I'm looking for a way to have one (first) field of my structure returned from a function using a CPU register without allocating it on the stack. Assume we have a structure and functions returning it:
template <typename T>
struct Pair {
int code;
T value;
};
Pair<int> FuncInt(bool const flag) {
return {flag ? 0 : 1, 42};
}
Pair<std::string> FuncString(bool const flag) {
return {flag ? 0 : 1, "DEADBEEF"};
}
auto UseInt(bool const flag) {
if (auto const rv = FuncInt(flag); !rv.code) {
return rv.value;
}
}
auto UseString(bool const flag) {
if (auto const rv = FuncString(flag); !rv.code) {
return rv.value;
}
}
I want to have code being (ideally always) returned through a CPU register; the second member value may use the stack. It works out with FuncInt, but not for FuncString. My compiler (gcc-7.2) persistently generates this:
call FuncString[abi:cxx11](bool)
cmp DWORD PTR [rsp], 0
which compares code placed on the stack. My intention is to avoid this redundant read from memory and use a register instead, like with FuncInt:
call FuncInt(bool)
test eax, eax
Is there a way to tell gcc (or clang) that instances of Pair should (or can at least) be broken into two separate variables and returned through the most efficient way?
I believe, it won't work at all with exported function and multiple object files, though FuncInt works only with registers. But I'm still curious in the single object file case.
Here is a sample: https://godbolt.org/g/ZXYn8z
In other words, I want Pair<std::string> FuncString(bool const flag) to behave like int UseString(bool const flag, std::string &value) utilizing expressiveness of C++17 including "Structured binding."
As I understand, this problem is very similar to "Scalar replacement of aggregates," but playing around with gcc optimizer's options didn't give me any outcome or insight.
UPDATED:
I don't have any specific requirements regarding the target OS and architecture beside it must be x86. If it is possible to get it done in a generic way: I'll be happy to know; if it works only in the very specific environment: still glad to know. As it's been mentioned in comments here, a compiler should not limit itself to do optimizations if the user wants it.
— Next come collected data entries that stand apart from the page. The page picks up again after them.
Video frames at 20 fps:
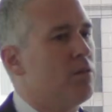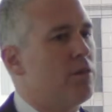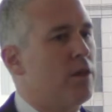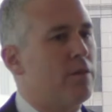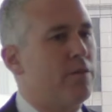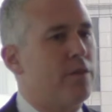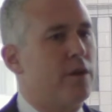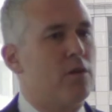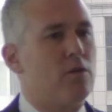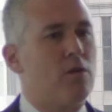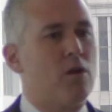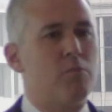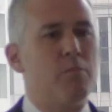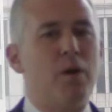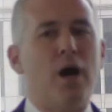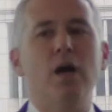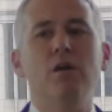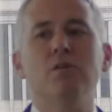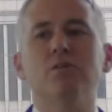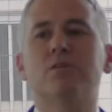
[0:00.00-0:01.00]
That there are
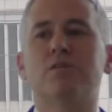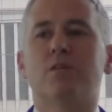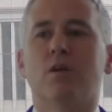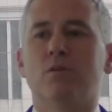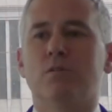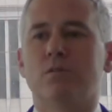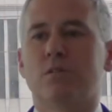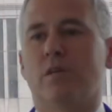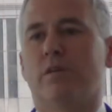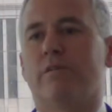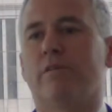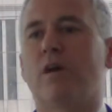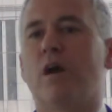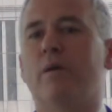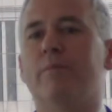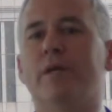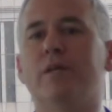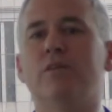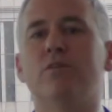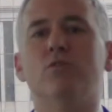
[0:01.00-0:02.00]
milestones that are
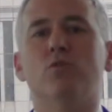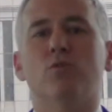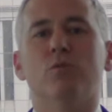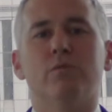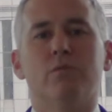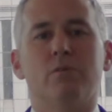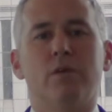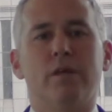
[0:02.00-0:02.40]
coming due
I went through ABI specs and seems like such trick can work with only small structs like std::pair<std::uint32_t, std::uint32_t>, and it surely does in UseInt function in my sample above.
The thing is that my second parameter is larger than the size of a register. But, I'm hoping to get the compiler to use copy elision, allocate the value object (std::string in my sample) in the caller, and pass it as a reference, which supposedly fits the register size.